**WORK INSTRUCTION:** In the material below, the line holding "[00:26:17.35]" and every line after it should be reproduced exactly, please, with pictures omitted.

**INFORMATION GIVEN:**
'''
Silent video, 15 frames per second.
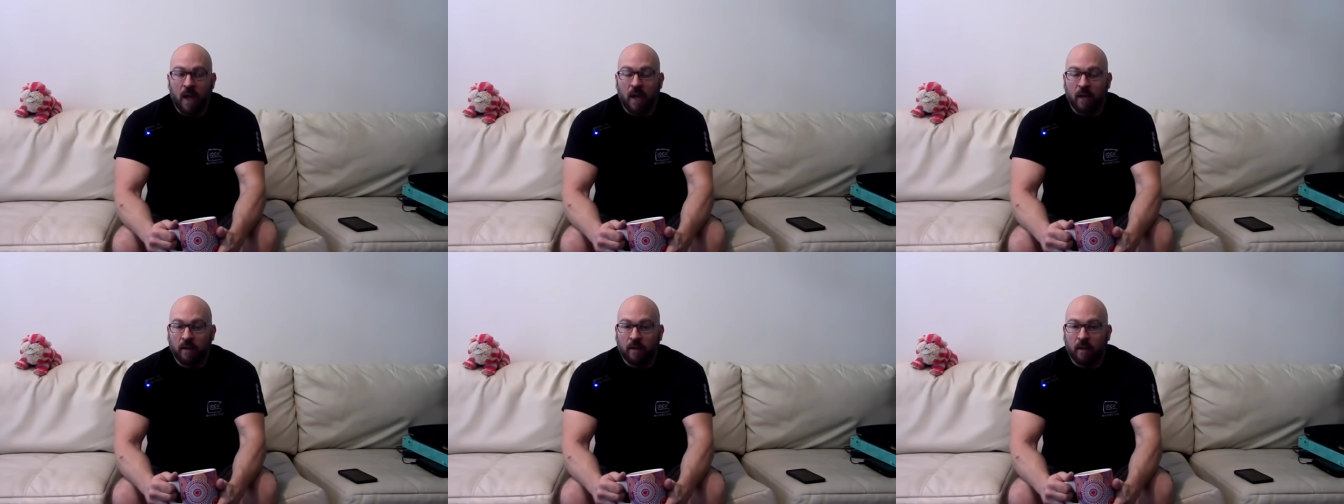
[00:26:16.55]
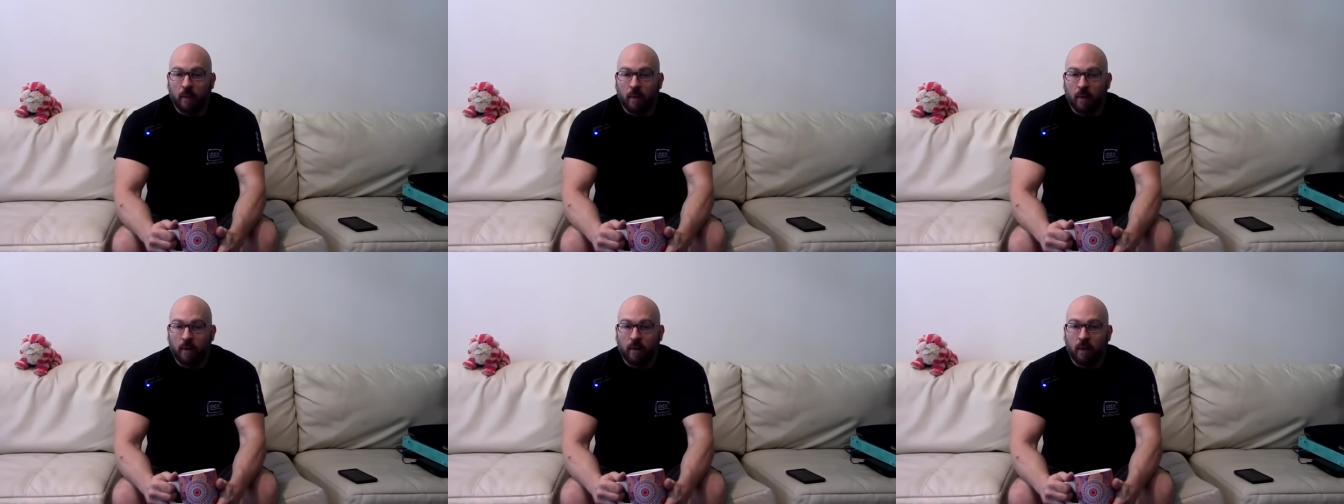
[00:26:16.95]
as
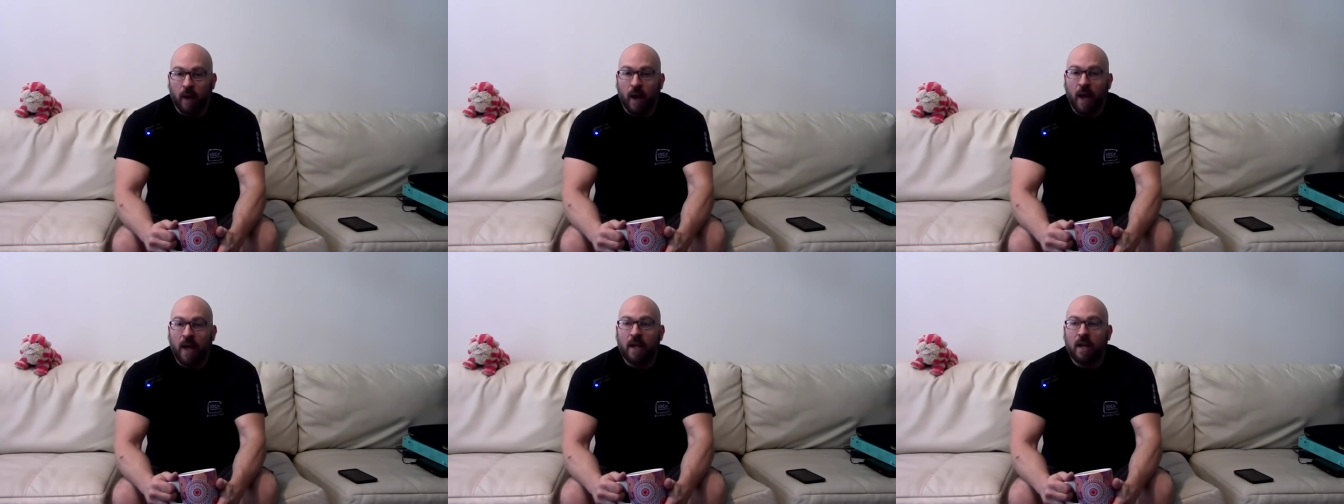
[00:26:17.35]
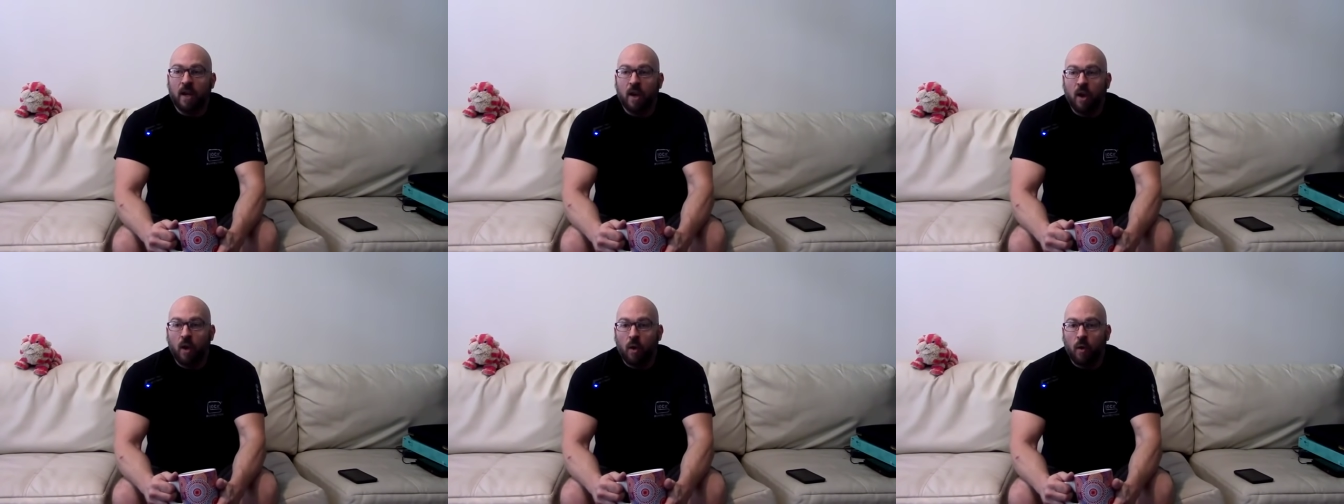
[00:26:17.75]
someone who I
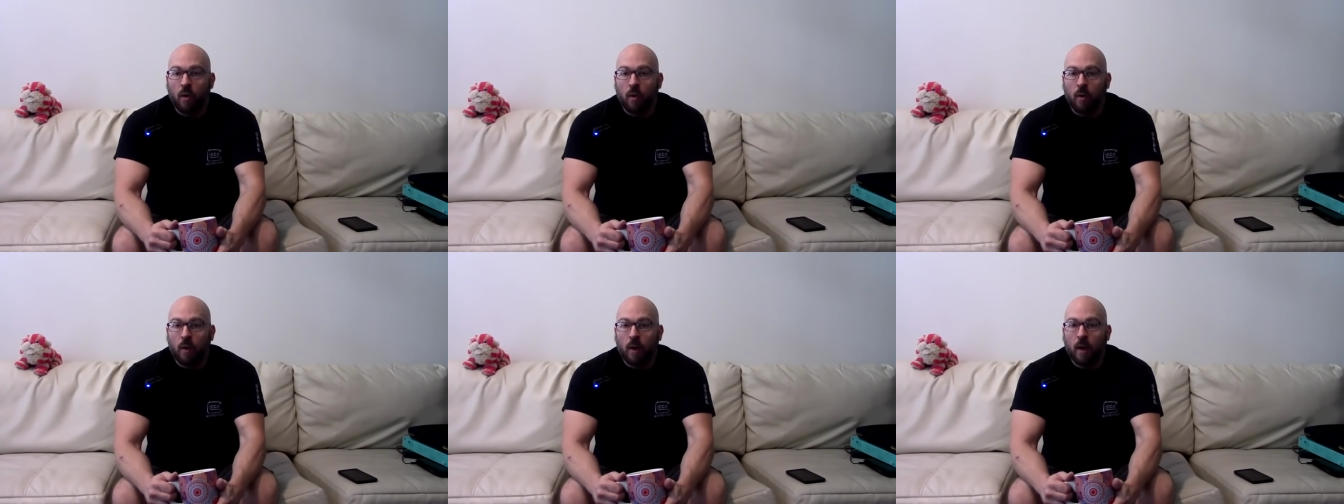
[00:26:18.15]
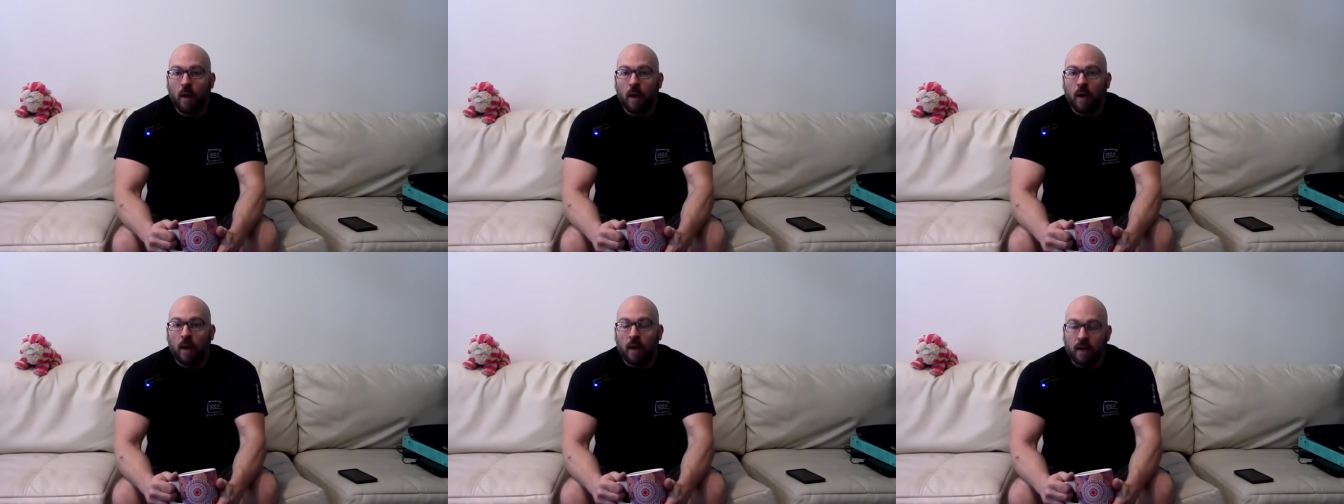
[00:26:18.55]
know
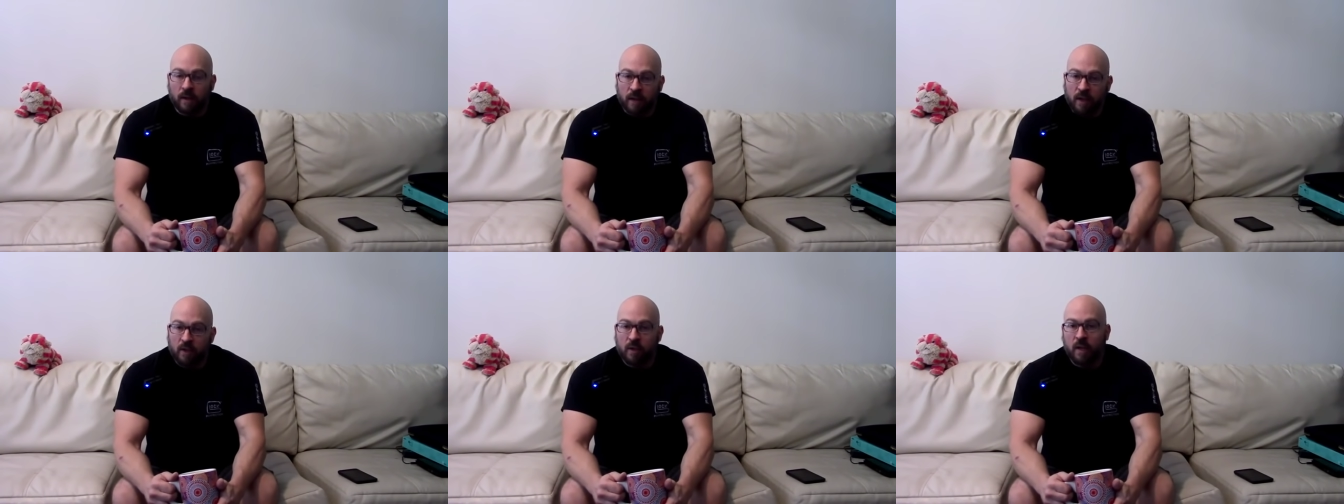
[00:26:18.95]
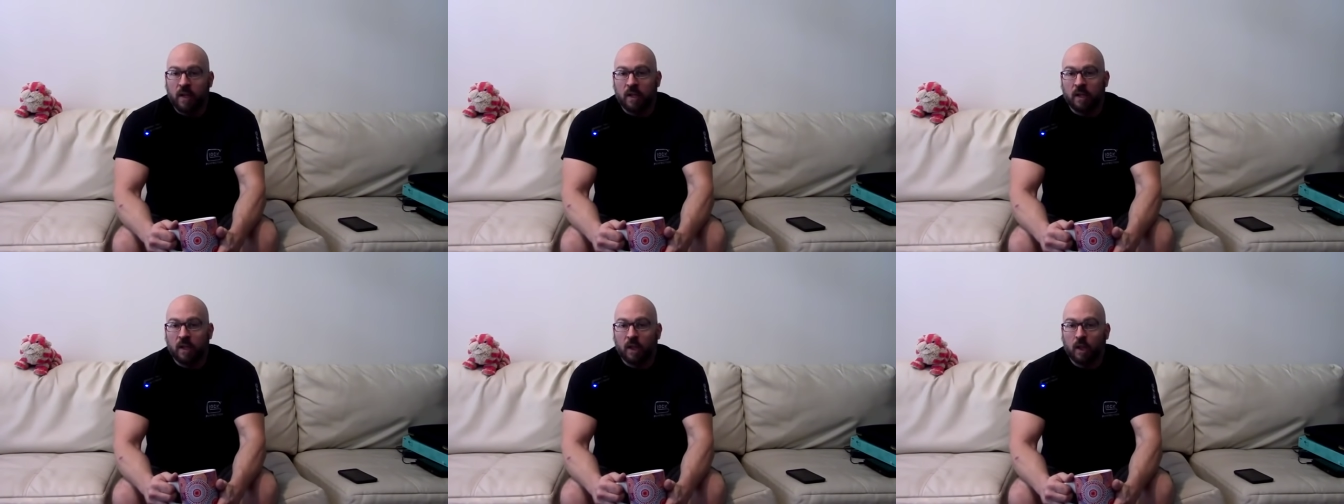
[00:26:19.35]
is a
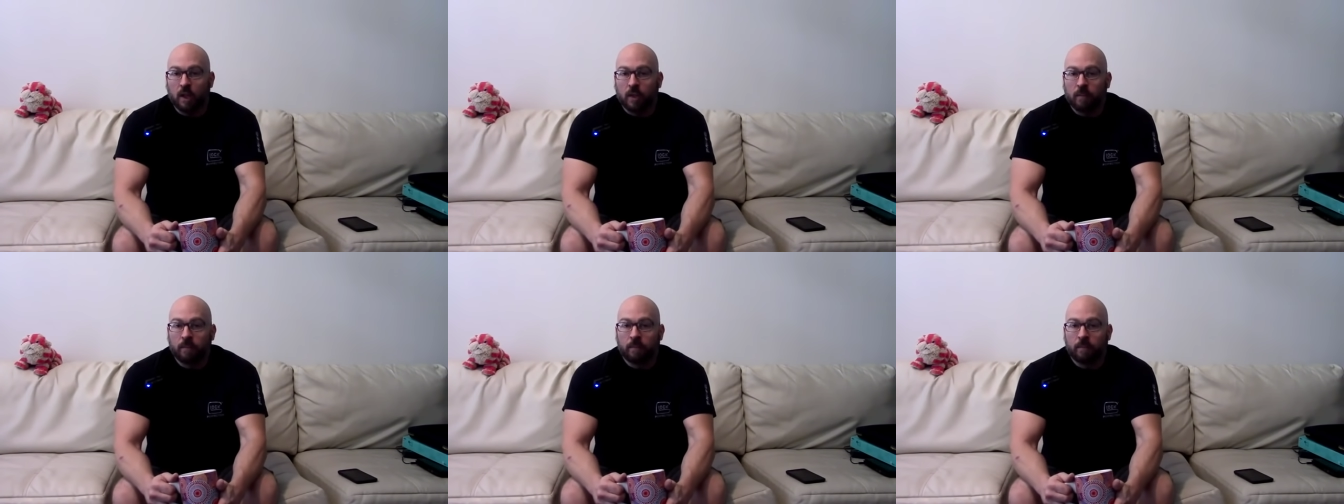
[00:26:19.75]
trained killer.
'''
**ANSWER:**
[00:26:17.35]
[00:26:17.75]
someone who I
[00:26:18.15]
[00:26:18.55]
know
[00:26:18.95]
[00:26:19.35]
is a
[00:26:19.75]
trained killer.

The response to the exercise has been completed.